In fact, primary and secondary educational institutions lack the budget to offer their students nutritious and balanced food. As a result, many children in the US continue to get unhealthy meals at school. Let’s take a look at some of the aspects of school lunch programs that require significant improvement.
Inadequate Calorie Levels
According to research, the menus of only 44% of schools fit into the healthy calorie range. Usually, lunches have too many calories, with one-third of the nutritional value of school food coming from fat.
Sadly, we’ve also found that children eat an unhealthy amount of saturated fat — a type of fat that’s linked to heart disease.
Poor Quality and Poor Versatility
As a rule, school lunch programs must include a wide range of healthy food components. However, few US students get quality meals that feature a healthy selection of ingredients.
For example, the NSLP recommends high-school students to have two cups of fruit and vegetables for lunch. Unfortunately, most lunches do not meet this requirement. In fact, school menus rarely feature fresh fruit and non-starchy veggies. Instead, they consist of poor-quality food that is bad for our kids’ health.

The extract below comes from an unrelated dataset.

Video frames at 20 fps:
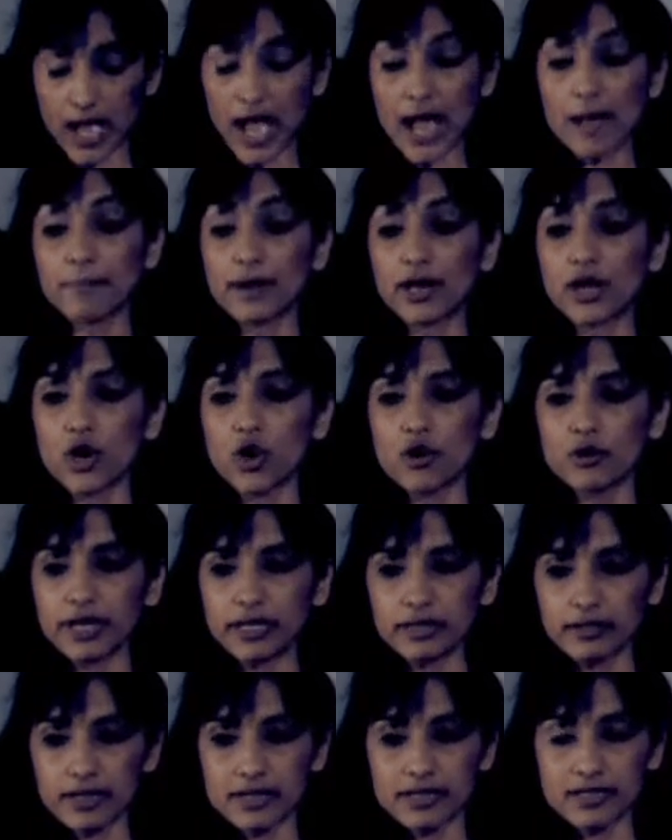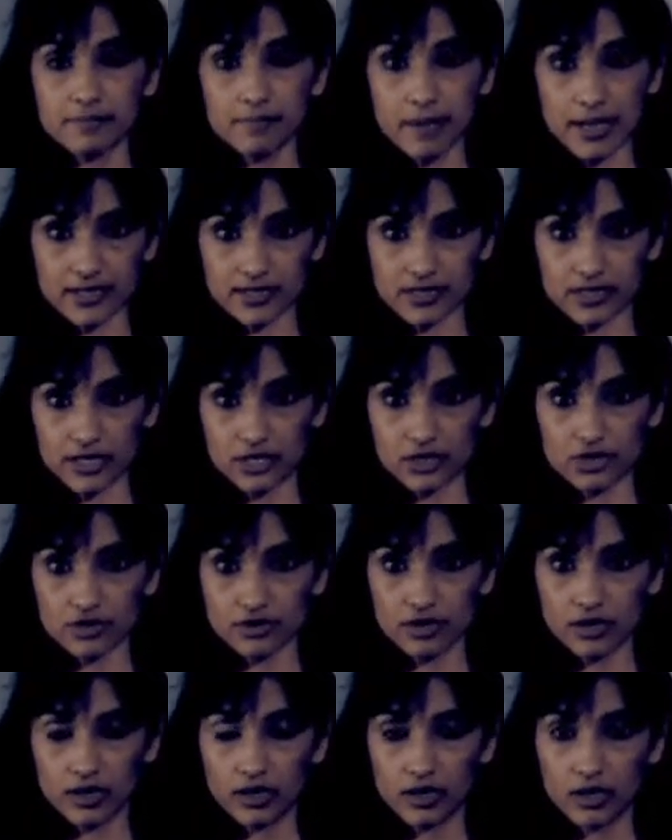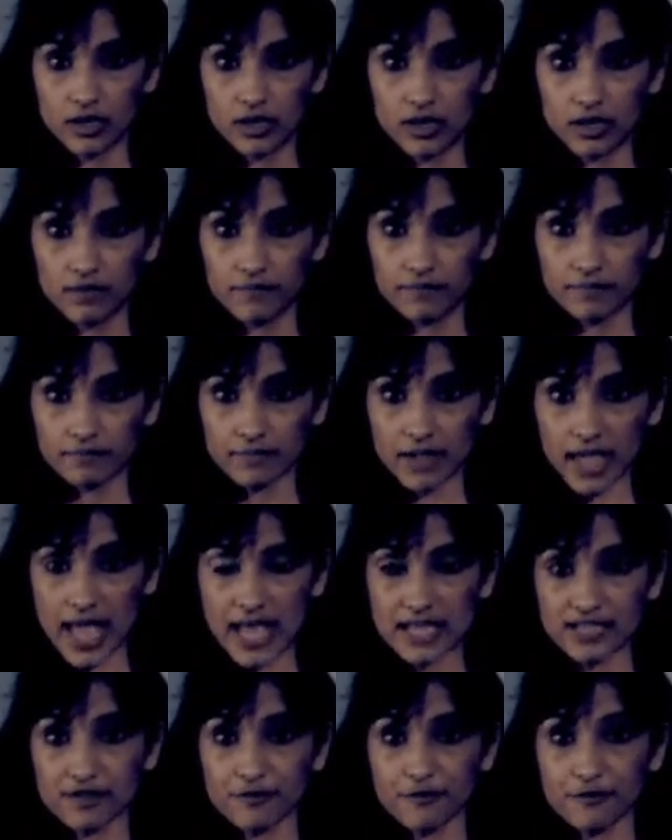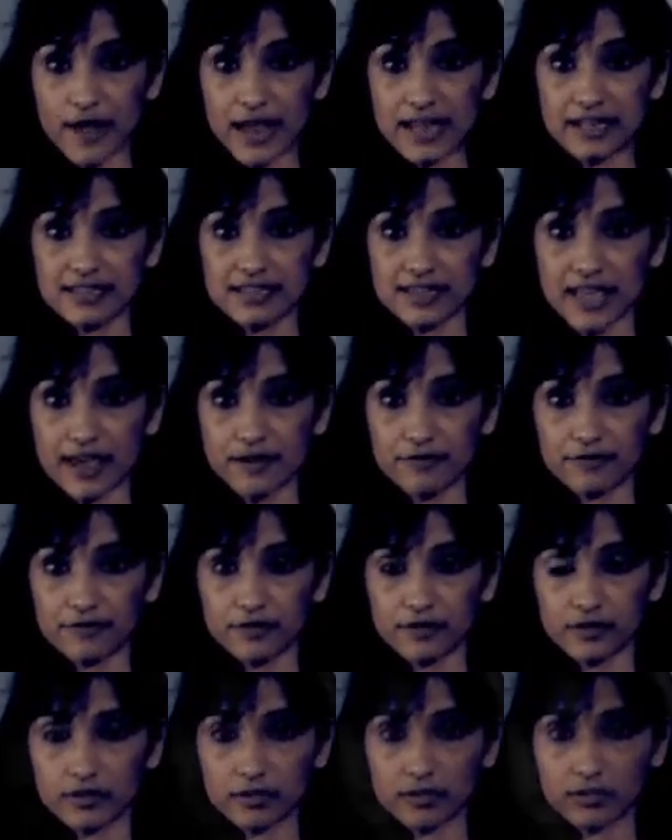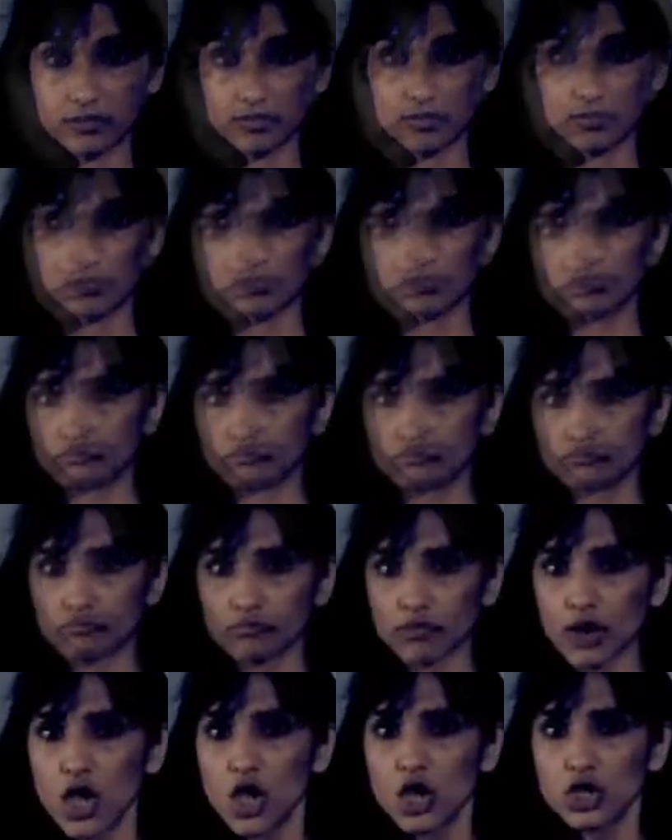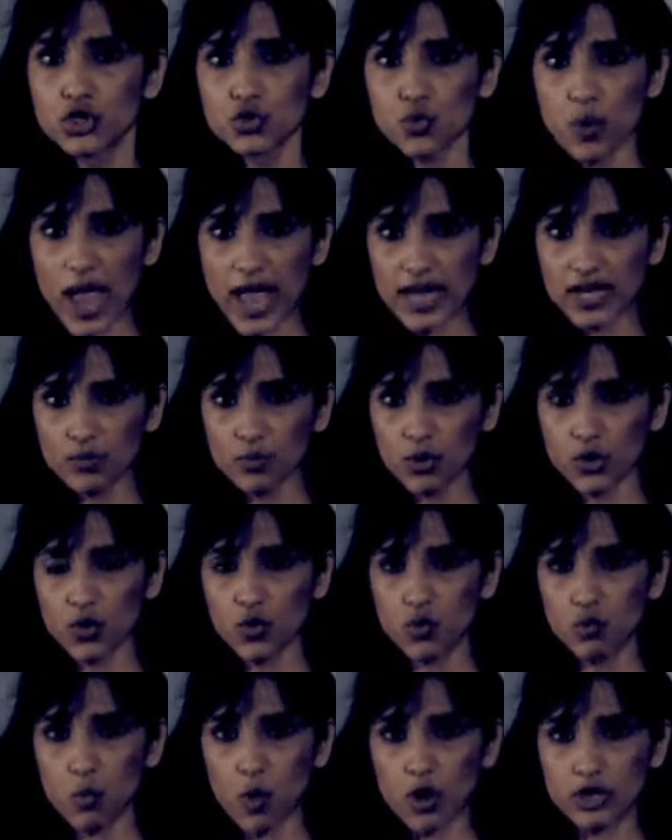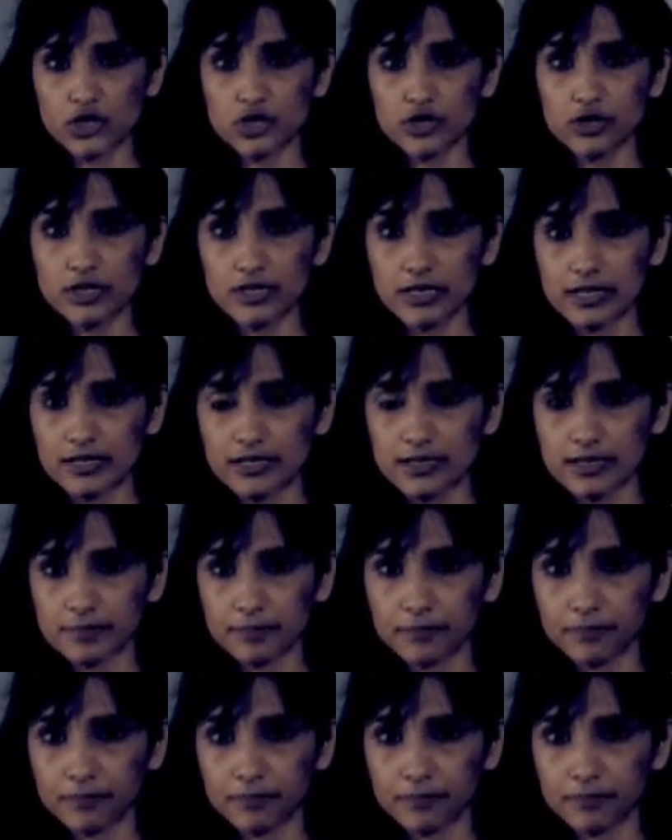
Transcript: I'm recording this message as a failsafe to anyone who watches this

In our opinion, the worst part about school meals is the high percentage of sodium they contain. For years now, the US government has been trying to limit high-sodium foods in school cafeterias. Still, so far, the efforts have been in vain. In fact, most school meals now have twice as much sodium than it’s recommended.
For the most part, school lunches are healthy only in theory. In reality, our children continue to eat too much sodium, fat, carbs, and sugar and are not getting enough fresh veggies or fruit.
Clearly, there’s still plenty of room for improvement. On the bright side, though, the last ten years prove that school meal programs can indeed be transformed for the better.
Educating children at home on smart food choices, and modeling them ourselves, is the surest way to help them avoid the obesity trap and all the health complications that inevitably burden many adults who struggle with their weight.